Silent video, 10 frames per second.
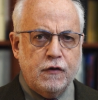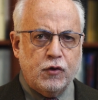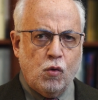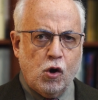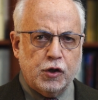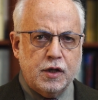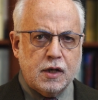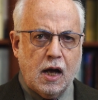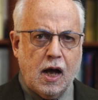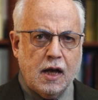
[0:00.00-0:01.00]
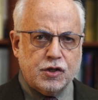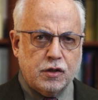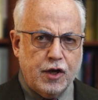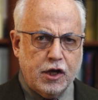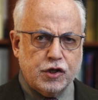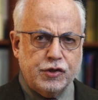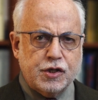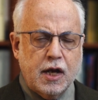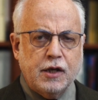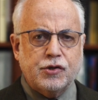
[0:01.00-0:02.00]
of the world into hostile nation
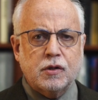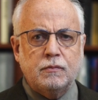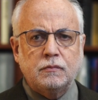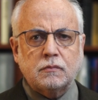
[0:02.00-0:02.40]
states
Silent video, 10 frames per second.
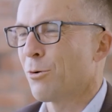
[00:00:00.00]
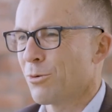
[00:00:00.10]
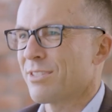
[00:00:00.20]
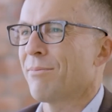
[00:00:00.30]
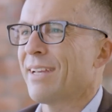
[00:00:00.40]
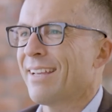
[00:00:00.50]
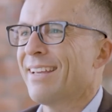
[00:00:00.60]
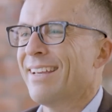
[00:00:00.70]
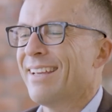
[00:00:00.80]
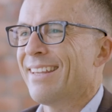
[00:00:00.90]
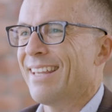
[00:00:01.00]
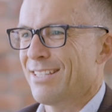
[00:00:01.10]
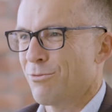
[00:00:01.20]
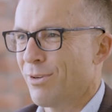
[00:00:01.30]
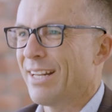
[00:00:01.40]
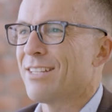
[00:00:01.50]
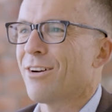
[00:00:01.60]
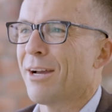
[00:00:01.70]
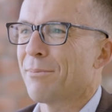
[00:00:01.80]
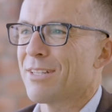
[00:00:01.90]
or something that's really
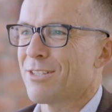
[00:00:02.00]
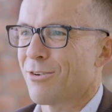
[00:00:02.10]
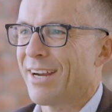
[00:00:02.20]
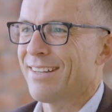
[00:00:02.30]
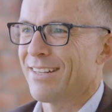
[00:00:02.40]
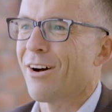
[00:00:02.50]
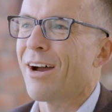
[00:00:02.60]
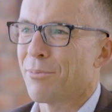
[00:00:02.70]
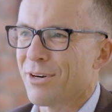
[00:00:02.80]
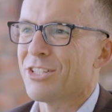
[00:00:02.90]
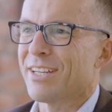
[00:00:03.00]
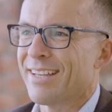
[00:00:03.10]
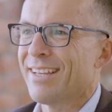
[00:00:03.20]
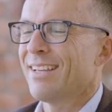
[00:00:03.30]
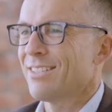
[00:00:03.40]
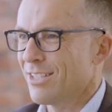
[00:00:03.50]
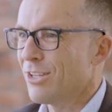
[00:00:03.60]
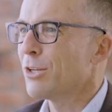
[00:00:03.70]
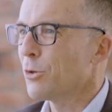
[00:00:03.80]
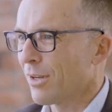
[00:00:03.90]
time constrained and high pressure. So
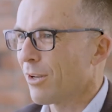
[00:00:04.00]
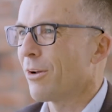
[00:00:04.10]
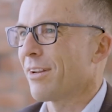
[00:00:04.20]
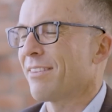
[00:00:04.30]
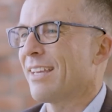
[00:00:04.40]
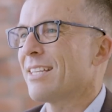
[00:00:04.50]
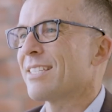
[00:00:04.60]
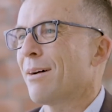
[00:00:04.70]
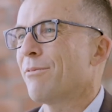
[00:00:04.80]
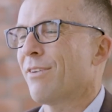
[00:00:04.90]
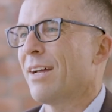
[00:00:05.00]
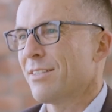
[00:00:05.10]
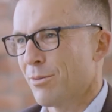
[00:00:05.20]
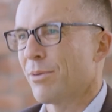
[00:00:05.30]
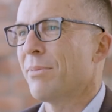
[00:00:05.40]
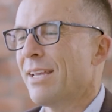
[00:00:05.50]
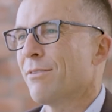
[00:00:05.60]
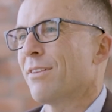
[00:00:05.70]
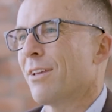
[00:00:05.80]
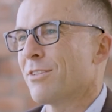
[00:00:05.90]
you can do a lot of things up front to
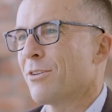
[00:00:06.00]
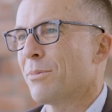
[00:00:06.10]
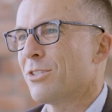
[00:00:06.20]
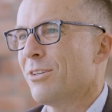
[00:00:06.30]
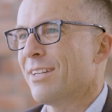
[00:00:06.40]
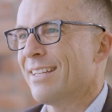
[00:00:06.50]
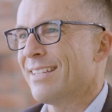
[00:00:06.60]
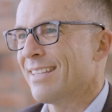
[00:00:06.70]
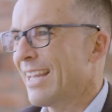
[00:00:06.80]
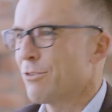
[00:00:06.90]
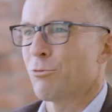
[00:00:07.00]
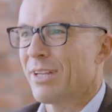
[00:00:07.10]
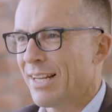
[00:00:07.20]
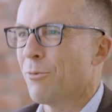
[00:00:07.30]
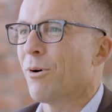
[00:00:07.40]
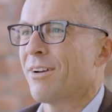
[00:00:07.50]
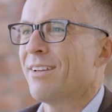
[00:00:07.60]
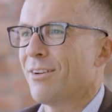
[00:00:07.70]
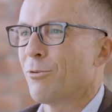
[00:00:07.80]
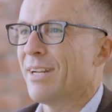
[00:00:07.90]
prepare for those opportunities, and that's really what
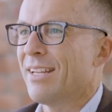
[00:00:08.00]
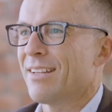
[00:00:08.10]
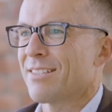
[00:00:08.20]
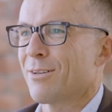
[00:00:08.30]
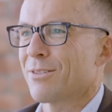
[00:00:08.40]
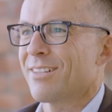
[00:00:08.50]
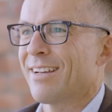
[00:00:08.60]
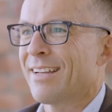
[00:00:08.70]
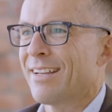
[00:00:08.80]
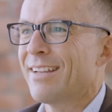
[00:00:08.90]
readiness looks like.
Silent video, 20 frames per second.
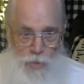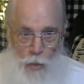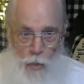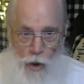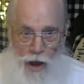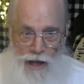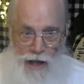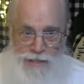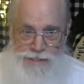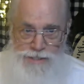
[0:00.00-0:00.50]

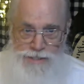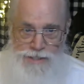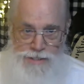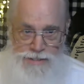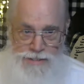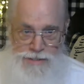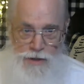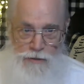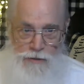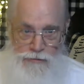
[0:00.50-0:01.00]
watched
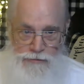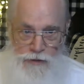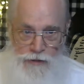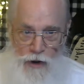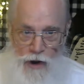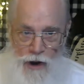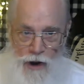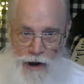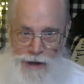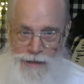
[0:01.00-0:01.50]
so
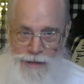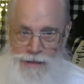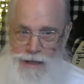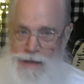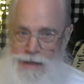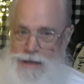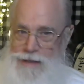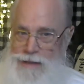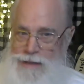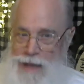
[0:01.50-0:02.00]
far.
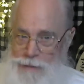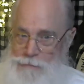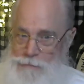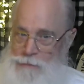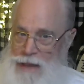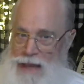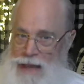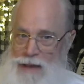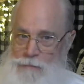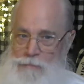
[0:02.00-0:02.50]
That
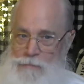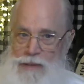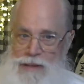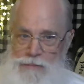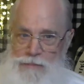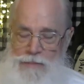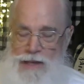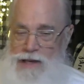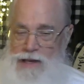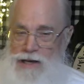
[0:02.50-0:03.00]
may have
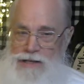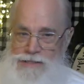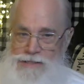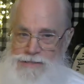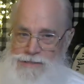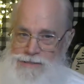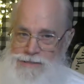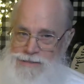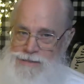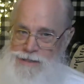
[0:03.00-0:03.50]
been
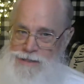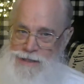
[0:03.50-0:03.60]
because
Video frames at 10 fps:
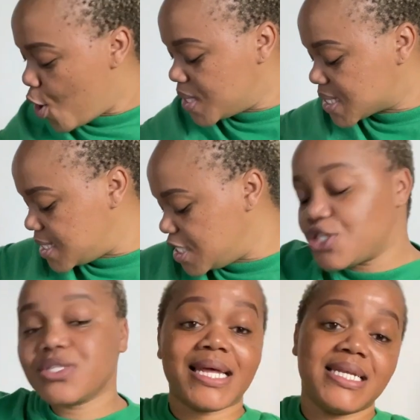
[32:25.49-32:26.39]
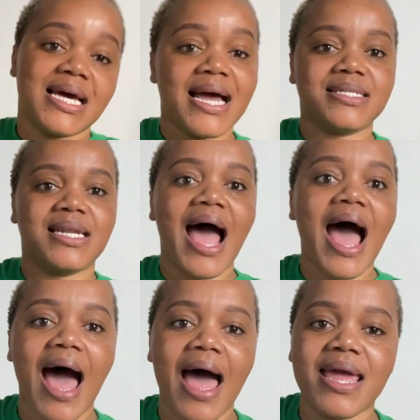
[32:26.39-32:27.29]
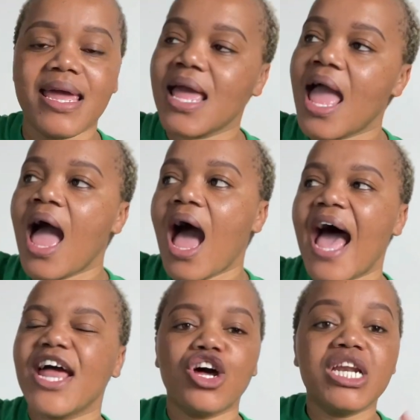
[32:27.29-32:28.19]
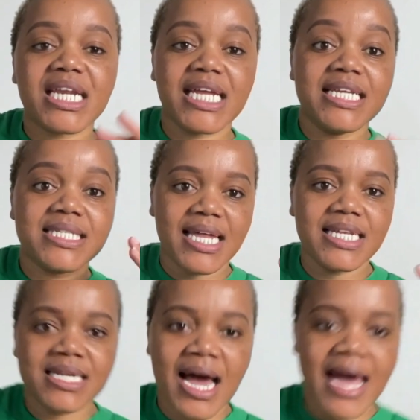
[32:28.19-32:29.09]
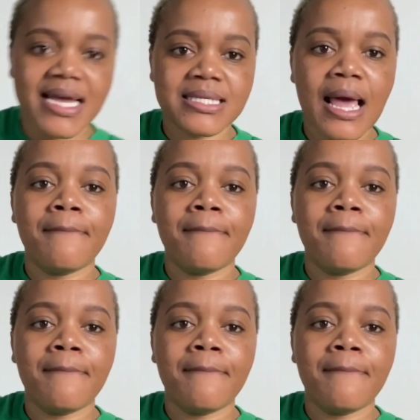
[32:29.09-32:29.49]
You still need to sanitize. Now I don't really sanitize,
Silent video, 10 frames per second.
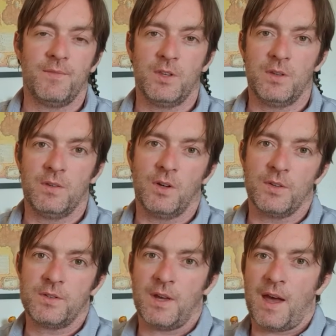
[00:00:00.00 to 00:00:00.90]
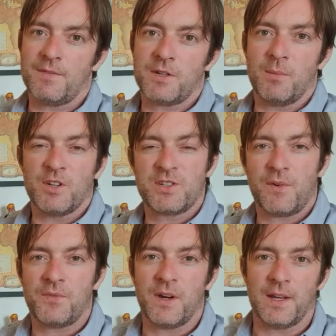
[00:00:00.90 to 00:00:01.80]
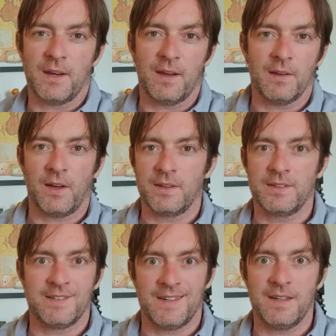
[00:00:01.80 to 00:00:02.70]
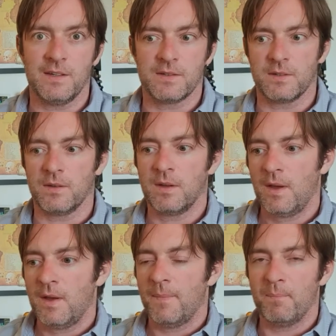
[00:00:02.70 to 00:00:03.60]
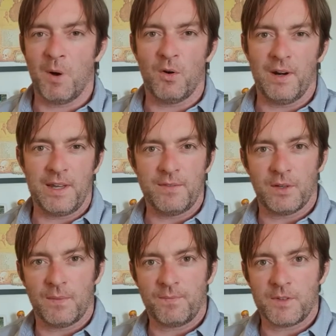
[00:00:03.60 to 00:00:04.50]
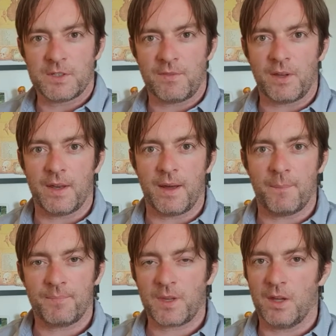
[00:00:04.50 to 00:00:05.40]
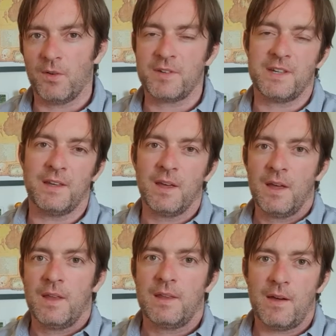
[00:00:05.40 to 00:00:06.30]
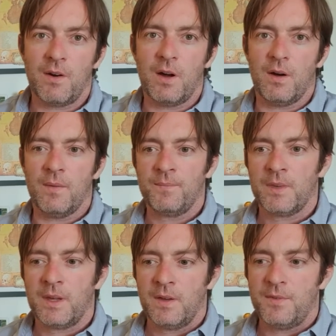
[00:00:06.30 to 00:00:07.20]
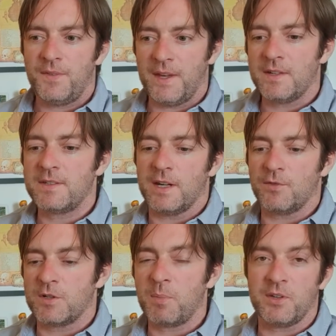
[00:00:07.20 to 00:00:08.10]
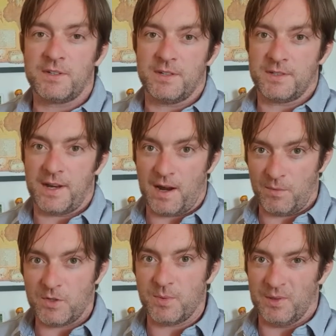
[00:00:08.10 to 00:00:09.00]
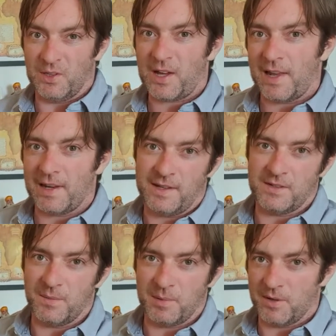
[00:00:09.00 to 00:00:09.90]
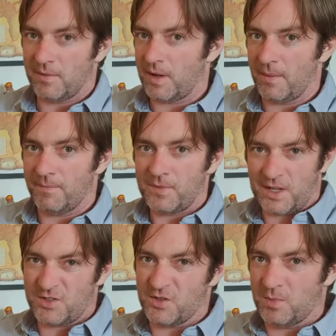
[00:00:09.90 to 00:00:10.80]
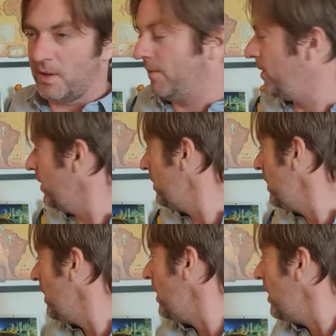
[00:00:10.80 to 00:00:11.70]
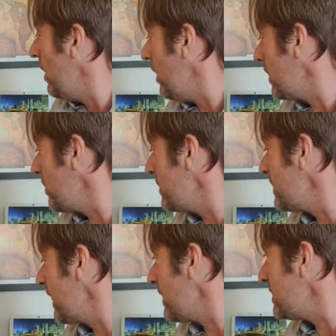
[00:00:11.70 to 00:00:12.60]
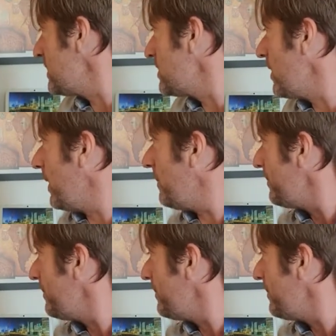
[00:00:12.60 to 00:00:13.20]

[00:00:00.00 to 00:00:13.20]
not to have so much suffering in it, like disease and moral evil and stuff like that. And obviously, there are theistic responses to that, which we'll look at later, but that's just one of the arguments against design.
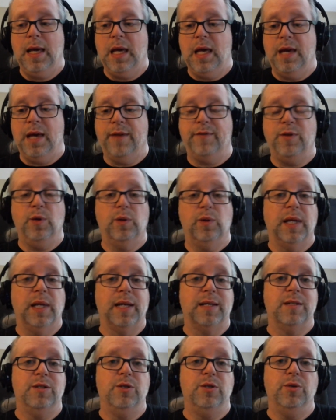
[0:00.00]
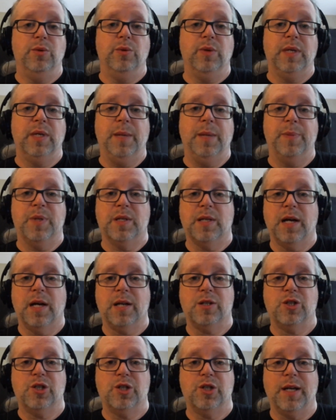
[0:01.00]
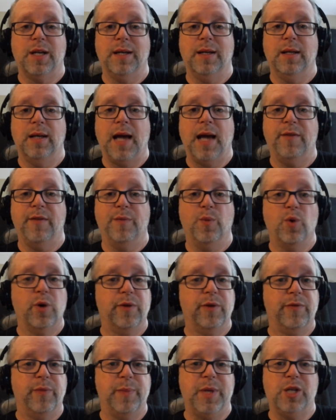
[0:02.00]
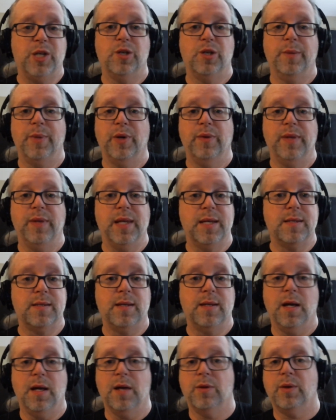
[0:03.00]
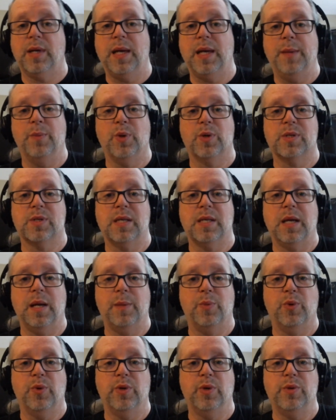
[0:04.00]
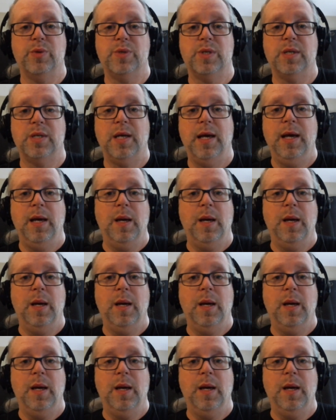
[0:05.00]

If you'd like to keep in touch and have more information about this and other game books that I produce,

__TASK STATEMENT__.
Aside from the pictures, repeat the listing exactly.

__SOLVED EXERCISE__.
Silent video, 10 frames per second.
[0:00.00-0:01.00]
[0:01.00-0:02.00]
of the world into hostile nation
[0:02.00-0:02.40]
states
Silent video, 10 frames per second.
[00:00:00.00]
[00:00:00.10]
[00:00:00.20]
[00:00:00.30]
[00:00:00.40]
[00:00:00.50]
[00:00:00.60]
[00:00:00.70]
[00:00:00.80]
[00:00:00.90]
[00:00:01.00]
[00:00:01.10]
[00:00:01.20]
[00:00:01.30]
[00:00:01.40]
[00:00:01.50]
[00:00:01.60]
[00:00:01.70]
[00:00:01.80]
[00:00:01.90]
or something that's really
[00:00:02.00]
[00:00:02.10]
[00:00:02.20]
[00:00:02.30]
[00:00:02.40]
[00:00:02.50]
[00:00:02.60]
[00:00:02.70]
[00:00:02.80]
[00:00:02.90]
[00:00:03.00]
[00:00:03.10]
[00:00:03.20]
[00:00:03.30]
[00:00:03.40]
[00:00:03.50]
[00:00:03.60]
[00:00:03.70]
[00:00:03.80]
[00:00:03.90]
time constrained and high pressure. So
[00:00:04.00]
[00:00:04.10]
[00:00:04.20]
[00:00:04.30]
[00:00:04.40]
[00:00:04.50]
[00:00:04.60]
[00:00:04.70]
[00:00:04.80]
[00:00:04.90]
[00:00:05.00]
[00:00:05.10]
[00:00:05.20]
[00:00:05.30]
[00:00:05.40]
[00:00:05.50]
[00:00:05.60]
[00:00:05.70]
[00:00:05.80]
[00:00:05.90]
you can do a lot of things up front to
[00:00:06.00]
[00:00:06.10]
[00:00:06.20]
[00:00:06.30]
[00:00:06.40]
[00:00:06.50]
[00:00:06.60]
[00:00:06.70]
[00:00:06.80]
[00:00:06.90]
[00:00:07.00]
[00:00:07.10]
[00:00:07.20]
[00:00:07.30]
[00:00:07.40]
[00:00:07.50]
[00:00:07.60]
[00:00:07.70]
[00:00:07.80]
[00:00:07.90]
prepare for those opportunities, and that's really what
[00:00:08.00]
[00:00:08.10]
[00:00:08.20]
[00:00:08.30]
[00:00:08.40]
[00:00:08.50]
[00:00:08.60]
[00:00:08.70]
[00:00:08.80]
[00:00:08.90]
readiness looks like.
Silent video, 20 frames per second.
[0:00.00-0:00.50]

[0:00.50-0:01.00]
watched
[0:01.00-0:01.50]
so
[0:01.50-0:02.00]
far.
[0:02.00-0:02.50]
That
[0:02.50-0:03.00]
may have
[0:03.00-0:03.50]
been
[0:03.50-0:03.60]
because
Video frames at 10 fps:
[32:25.49-32:26.39]
[32:26.39-32:27.29]
[32:27.29-32:28.19]
[32:28.19-32:29.09]
[32:29.09-32:29.49]
You still need to sanitize. Now I don't really sanitize,
Silent video, 10 frames per second.
[00:00:00.00 to 00:00:00.90]
[00:00:00.90 to 00:00:01.80]
[00:00:01.80 to 00:00:02.70]
[00:00:02.70 to 00:00:03.60]
[00:00:03.60 to 00:00:04.50]
[00:00:04.50 to 00:00:05.40]
[00:00:05.40 to 00:00:06.30]
[00:00:06.30 to 00:00:07.20]
[00:00:07.20 to 00:00:08.10]
[00:00:08.10 to 00:00:09.00]
[00:00:09.00 to 00:00:09.90]
[00:00:09.90 to 00:00:10.80]
[00:00:10.80 to 00:00:11.70]
[00:00:11.70 to 00:00:12.60]
[00:00:12.60 to 00:00:13.20]

[00:00:00.00 to 00:00:13.20]
not to have so much suffering in it, like disease and moral evil and stuff like that. And obviously, there are theistic responses to that, which we'll look at later, but that's just one of the arguments against design.
[0:00.00]
[0:01.00]
[0:02.00]
[0:03.00]
[0:04.00]
[0:05.00]

If you'd like to keep in touch and have more information about this and other game books that I produce,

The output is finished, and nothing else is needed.